Mice show brain, behavior changes weeks after oxytocin treatment

by  /  11 January 2021
two mice interacting.
Social outing: Mice given oxytocin gravitate toward the sounds of other mice.

Janson George / Shutterstock

Mice treated with oxytocin show signs of new neuron growth in the hippocampus and changes in social behavior — but not immediately after they finish treatment, according to unpublished research.

Researchers presented the findings virtually today at the 2021 Society for Neuroscience Global Connectome. (Links to abstracts may work only for registered conference attendees.)

“Our results suggest that [intranasal oxytocin] is able to produce enduring effects on social approach, and that neuroplasticity may be involved,” said Patrick Monari, a graduate student in the lab of Catherine Marler at the University of Wisconsin-Madison, in a presentation.

Prior research suggests that oxytocin treatment brings about social behavior in mice that would otherwise keep to themselves. Research on the hormone’s effects in autistic people, meanwhile, has had mixed results. A few trials have linked treatment with an oxytocin nasal spray to improvements in social skills, but two other trials found that autistic children given the spray don’t perform any better on a measure of social withdrawal than children given a placebo spray.

For the new work, the researchers compared neuron density in the hippocampus and social behavior among mice given oxytocin or a placebo for seven days. They tested one group of mice right after they finished treatment and another group three weeks later.

In the latter group, mice treated with oxytocin spent more time near a recording of mouse vocalizations than did the placebo mice, the team found. Mice treated with oxytocin also showed signs of new neuron growth, or neurogenesis, in the ventral, but not the dorsal, hippocampus.

Waiting game:

Monari and his colleagues ran two experiments. In the first trial, they treated 50 mice daily with intranasal oxytocin or a placebo for a week. Three weeks later, they measured how much time the mice spent near a speaker playing a track of aggressive mouse barking sounds.
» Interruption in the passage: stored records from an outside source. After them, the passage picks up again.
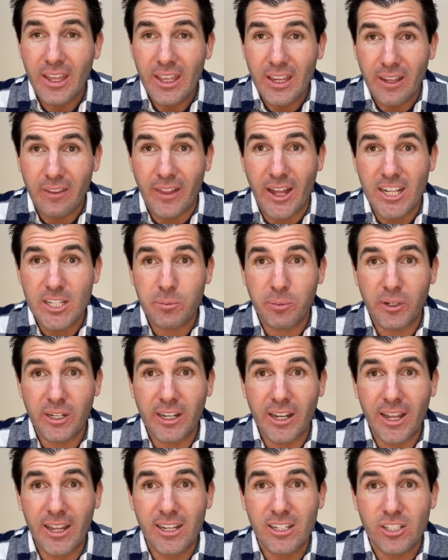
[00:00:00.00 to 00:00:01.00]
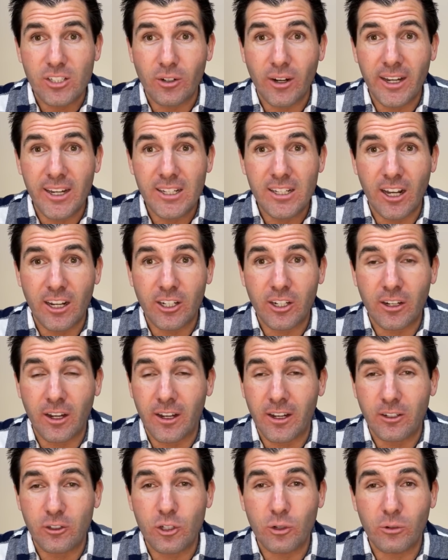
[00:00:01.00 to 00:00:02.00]
That's pretty nice, right? Uh,
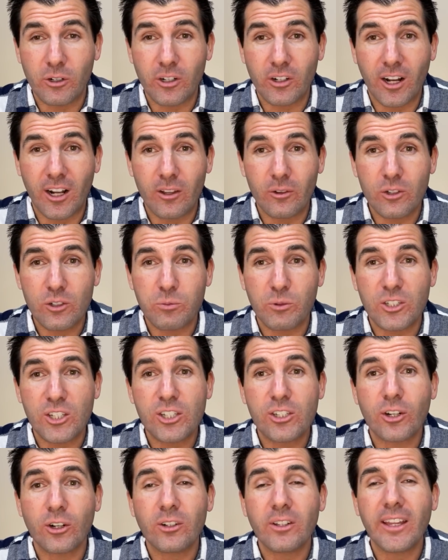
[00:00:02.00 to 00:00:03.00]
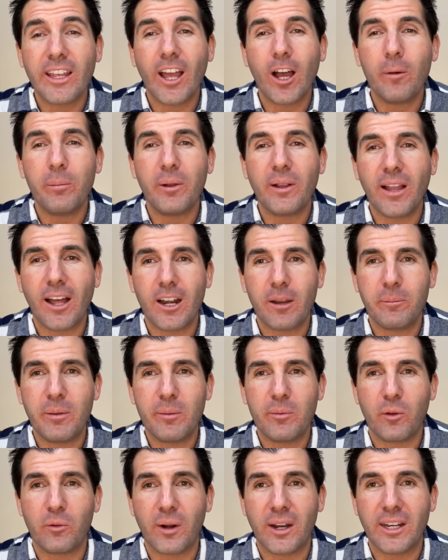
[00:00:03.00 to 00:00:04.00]
$200 would certainly help a lot of
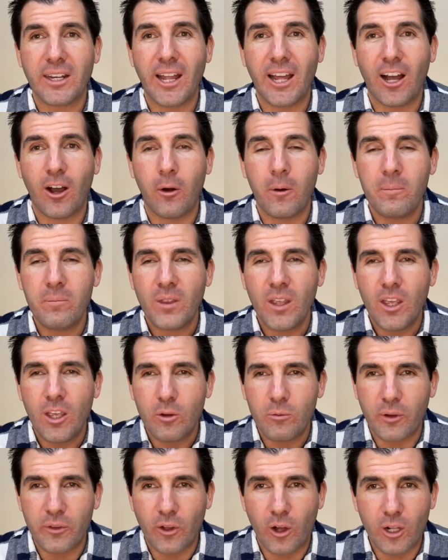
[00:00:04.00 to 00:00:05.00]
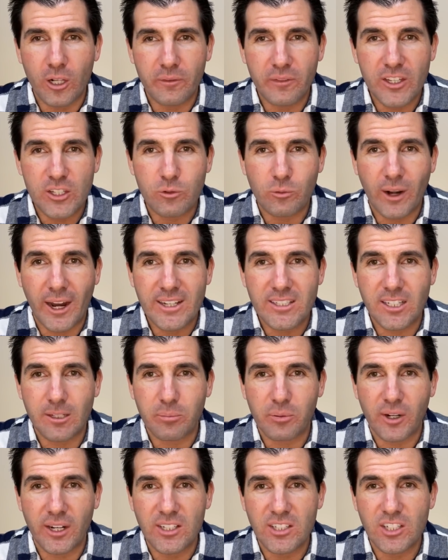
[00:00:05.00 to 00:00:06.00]
people right now with all of these rising
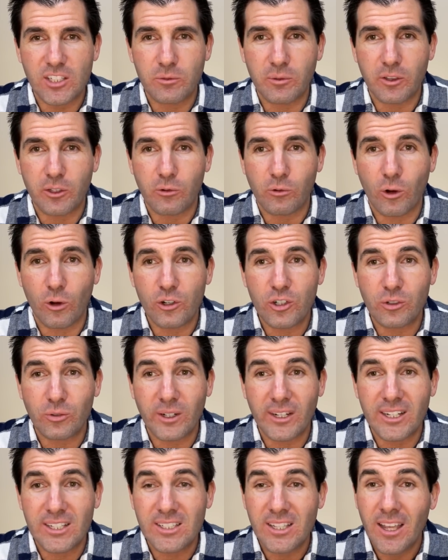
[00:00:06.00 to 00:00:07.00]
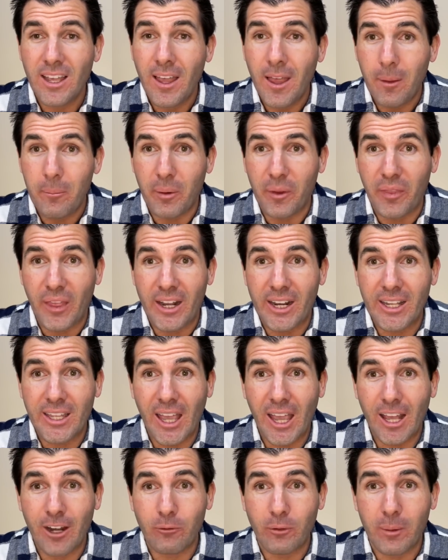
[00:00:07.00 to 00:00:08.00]
prices with groceries. But then
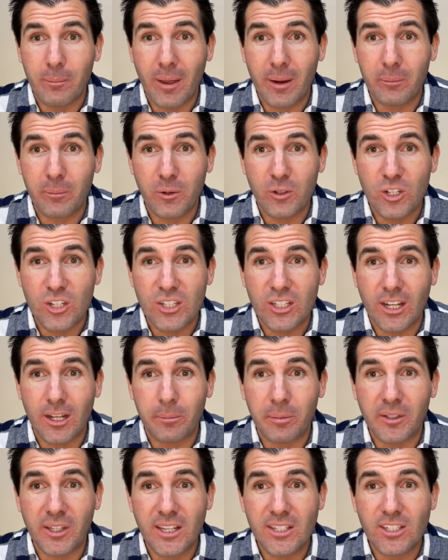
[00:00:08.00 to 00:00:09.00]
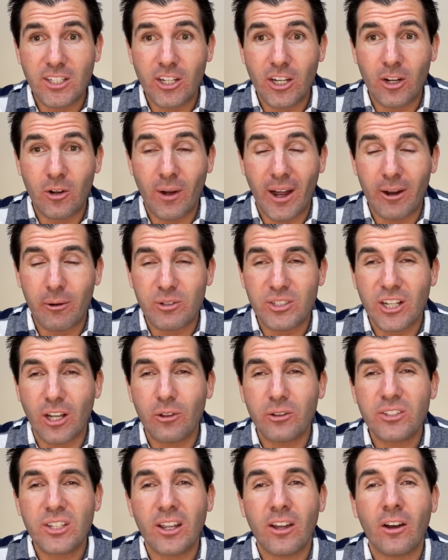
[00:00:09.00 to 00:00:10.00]
again, remember, just a couple days ago, I was uh,
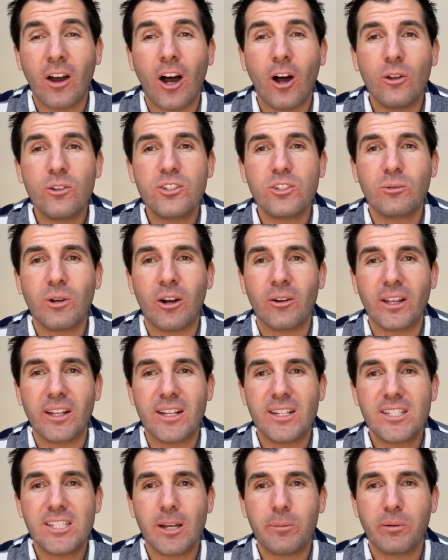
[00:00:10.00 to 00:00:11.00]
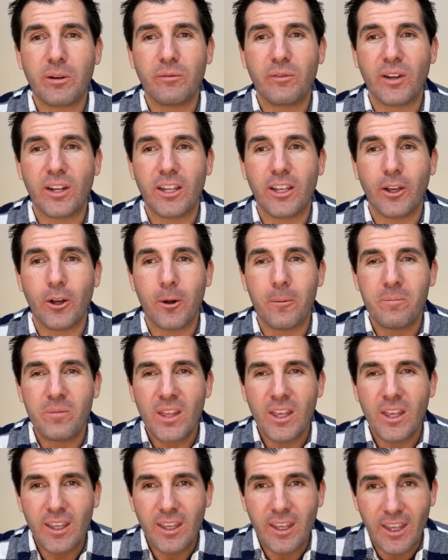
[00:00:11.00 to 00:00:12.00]
also out in a separate video.
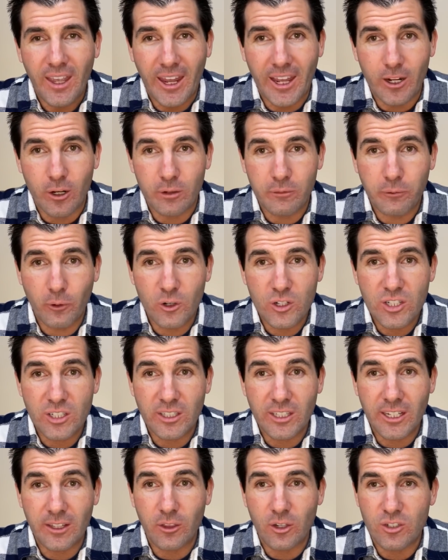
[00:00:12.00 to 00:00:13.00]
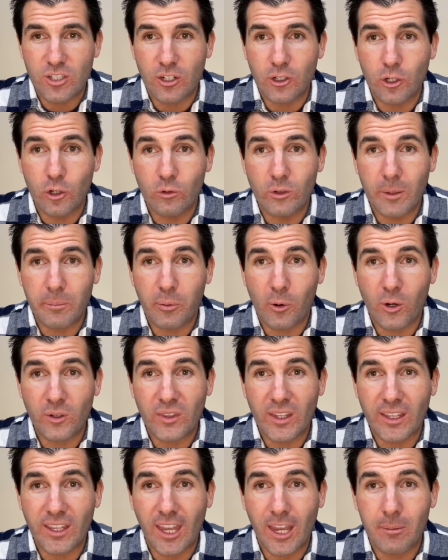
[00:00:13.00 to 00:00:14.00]
And unfortunately, there's a new report
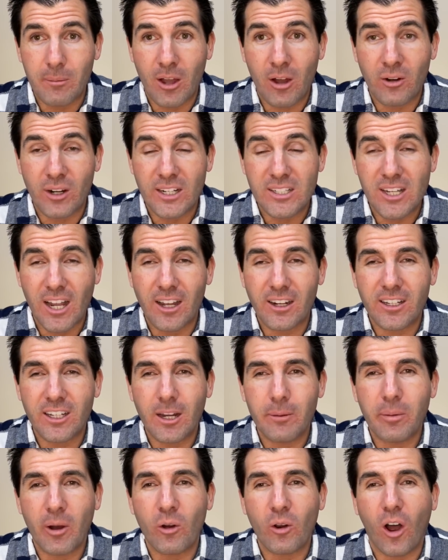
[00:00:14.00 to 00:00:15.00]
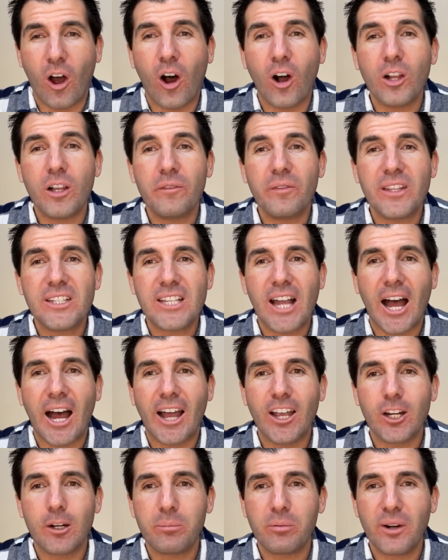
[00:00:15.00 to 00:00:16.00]
that came out talking about all of these
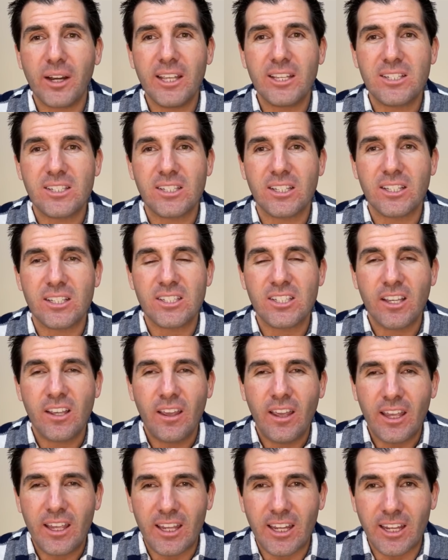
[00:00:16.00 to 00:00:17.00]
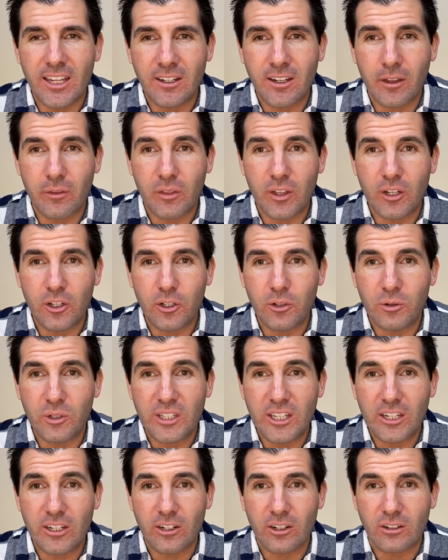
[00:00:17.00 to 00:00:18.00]
higher prices in the new
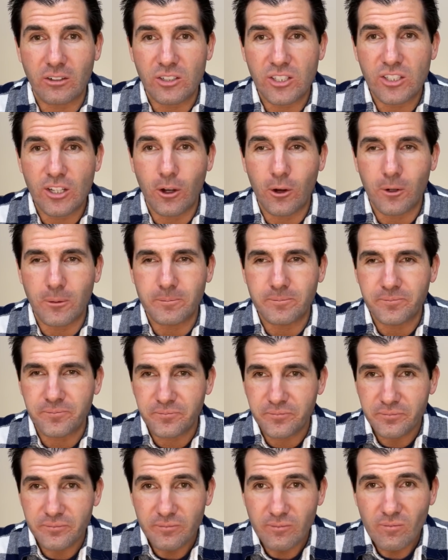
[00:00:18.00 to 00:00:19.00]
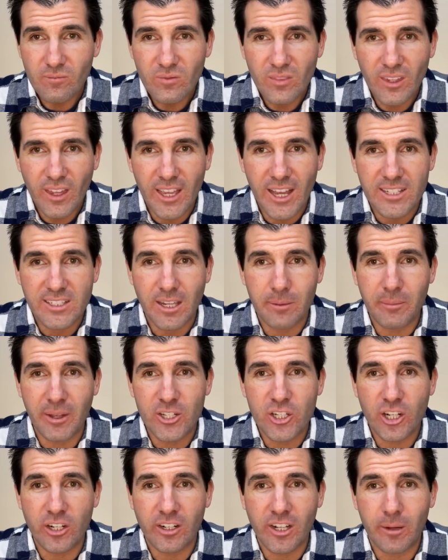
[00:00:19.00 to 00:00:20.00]
year. So, as I
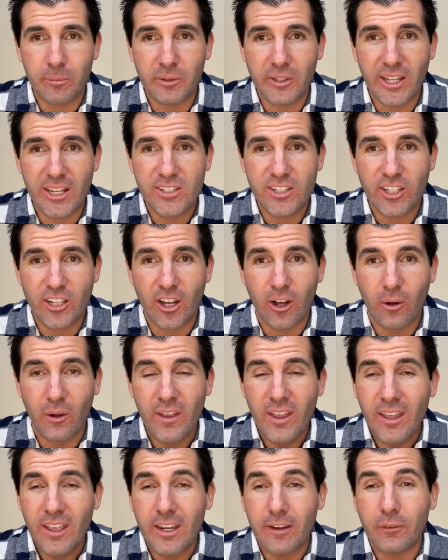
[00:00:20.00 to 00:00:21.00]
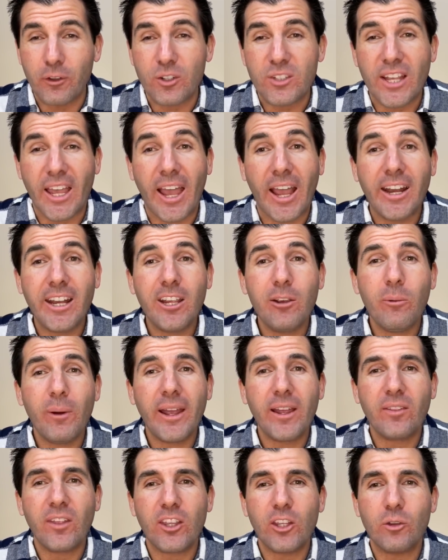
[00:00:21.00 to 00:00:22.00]
mentioned a couple days ago, if there's any way
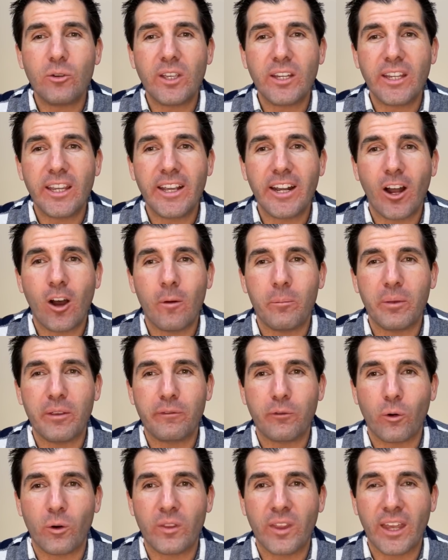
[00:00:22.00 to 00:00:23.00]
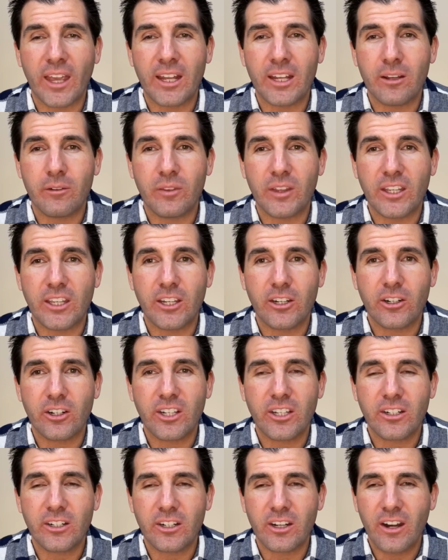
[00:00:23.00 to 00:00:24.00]
that you can get out before the end of the year
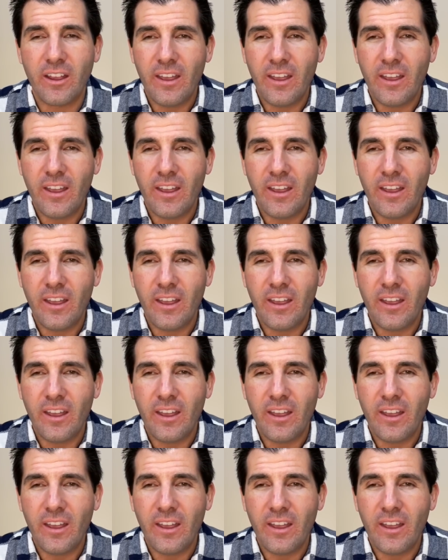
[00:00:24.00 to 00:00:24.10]
here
In the second experiment, the researchers gave 48 mice the same treatment but didn’t wait to test their behavior; they assessed the animals immediately after they finished their course of oxytocin or placebo.
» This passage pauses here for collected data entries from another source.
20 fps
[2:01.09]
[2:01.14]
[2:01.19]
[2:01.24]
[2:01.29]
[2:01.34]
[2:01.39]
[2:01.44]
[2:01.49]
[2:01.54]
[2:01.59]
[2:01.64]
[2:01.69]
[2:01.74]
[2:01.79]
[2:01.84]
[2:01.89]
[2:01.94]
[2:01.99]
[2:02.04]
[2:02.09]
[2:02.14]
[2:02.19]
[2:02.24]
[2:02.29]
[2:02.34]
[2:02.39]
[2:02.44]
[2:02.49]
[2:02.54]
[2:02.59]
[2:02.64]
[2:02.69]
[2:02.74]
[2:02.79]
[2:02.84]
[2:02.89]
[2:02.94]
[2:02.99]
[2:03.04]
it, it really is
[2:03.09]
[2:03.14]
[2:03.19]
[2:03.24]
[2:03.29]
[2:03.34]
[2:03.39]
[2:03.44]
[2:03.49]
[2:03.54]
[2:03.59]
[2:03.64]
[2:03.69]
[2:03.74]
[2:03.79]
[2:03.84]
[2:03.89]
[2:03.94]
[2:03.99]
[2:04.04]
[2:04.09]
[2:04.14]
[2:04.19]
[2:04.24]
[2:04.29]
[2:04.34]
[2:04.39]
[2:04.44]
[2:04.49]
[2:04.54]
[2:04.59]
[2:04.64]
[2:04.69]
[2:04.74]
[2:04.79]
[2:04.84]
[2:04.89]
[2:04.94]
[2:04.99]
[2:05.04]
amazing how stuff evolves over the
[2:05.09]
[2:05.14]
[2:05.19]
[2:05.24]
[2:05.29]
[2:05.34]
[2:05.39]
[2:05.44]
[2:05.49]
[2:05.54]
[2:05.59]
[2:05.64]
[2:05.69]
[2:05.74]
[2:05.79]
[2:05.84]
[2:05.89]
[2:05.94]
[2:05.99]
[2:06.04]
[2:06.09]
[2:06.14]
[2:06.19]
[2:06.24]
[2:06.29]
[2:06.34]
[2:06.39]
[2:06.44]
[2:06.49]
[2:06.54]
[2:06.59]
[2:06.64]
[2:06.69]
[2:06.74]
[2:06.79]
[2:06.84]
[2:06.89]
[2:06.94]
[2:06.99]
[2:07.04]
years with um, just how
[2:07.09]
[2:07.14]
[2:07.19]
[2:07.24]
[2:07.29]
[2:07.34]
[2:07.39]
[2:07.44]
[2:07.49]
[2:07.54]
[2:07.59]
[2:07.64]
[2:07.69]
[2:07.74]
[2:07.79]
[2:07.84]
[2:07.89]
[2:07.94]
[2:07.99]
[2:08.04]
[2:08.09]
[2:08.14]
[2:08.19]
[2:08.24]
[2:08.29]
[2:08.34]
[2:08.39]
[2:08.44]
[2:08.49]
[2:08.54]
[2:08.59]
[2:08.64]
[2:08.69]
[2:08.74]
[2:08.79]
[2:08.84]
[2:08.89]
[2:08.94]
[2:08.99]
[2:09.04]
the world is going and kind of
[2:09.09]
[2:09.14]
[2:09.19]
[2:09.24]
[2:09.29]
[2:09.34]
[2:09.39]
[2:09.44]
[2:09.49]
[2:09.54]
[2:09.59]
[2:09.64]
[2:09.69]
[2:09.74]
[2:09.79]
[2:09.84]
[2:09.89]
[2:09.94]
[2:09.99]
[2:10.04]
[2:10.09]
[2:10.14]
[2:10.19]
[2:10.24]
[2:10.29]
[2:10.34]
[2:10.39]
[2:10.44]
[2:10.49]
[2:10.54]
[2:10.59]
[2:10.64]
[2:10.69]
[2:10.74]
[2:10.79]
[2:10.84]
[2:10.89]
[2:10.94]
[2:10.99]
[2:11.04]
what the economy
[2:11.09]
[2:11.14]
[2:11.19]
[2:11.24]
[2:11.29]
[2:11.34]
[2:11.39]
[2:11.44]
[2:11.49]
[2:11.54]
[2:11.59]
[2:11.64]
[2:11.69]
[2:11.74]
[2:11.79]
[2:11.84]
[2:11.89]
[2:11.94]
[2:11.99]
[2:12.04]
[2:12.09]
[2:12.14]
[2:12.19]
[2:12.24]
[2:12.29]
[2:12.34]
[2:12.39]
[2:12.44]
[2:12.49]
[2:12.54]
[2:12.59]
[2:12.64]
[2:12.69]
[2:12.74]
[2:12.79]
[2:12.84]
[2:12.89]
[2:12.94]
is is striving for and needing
Among the mice tested later, those treated with oxytocin spent more time near the barking sounds than those treated with placebo. Mice that took the test immediately, however, all spent about the same amount of time near the speaker, regardless of which treatment they were given.

The scientists also studied the brains of the mice tested later and looked for doublecortin, a protein expressed by immature neurons and used as a marker for neurogenesis. The mice treated with oxytocin had more immature neurons in the ventral hippocampus than did mice that didn’t receive oxytocin.

“Oxytocin is known to stimulate adult neurogenesis,” Monari said in his presentation, adding that he and his colleagues predicted that the new neurons would not be mature enough to make a difference in social behavior until after the three-week delay.

Next, Monari says, he plans to study the brains of the mice that took the test right after they finished their course of treatment. Further down the line, he intends to examine the relationship between the mice’s new neurons and their changed social behavior.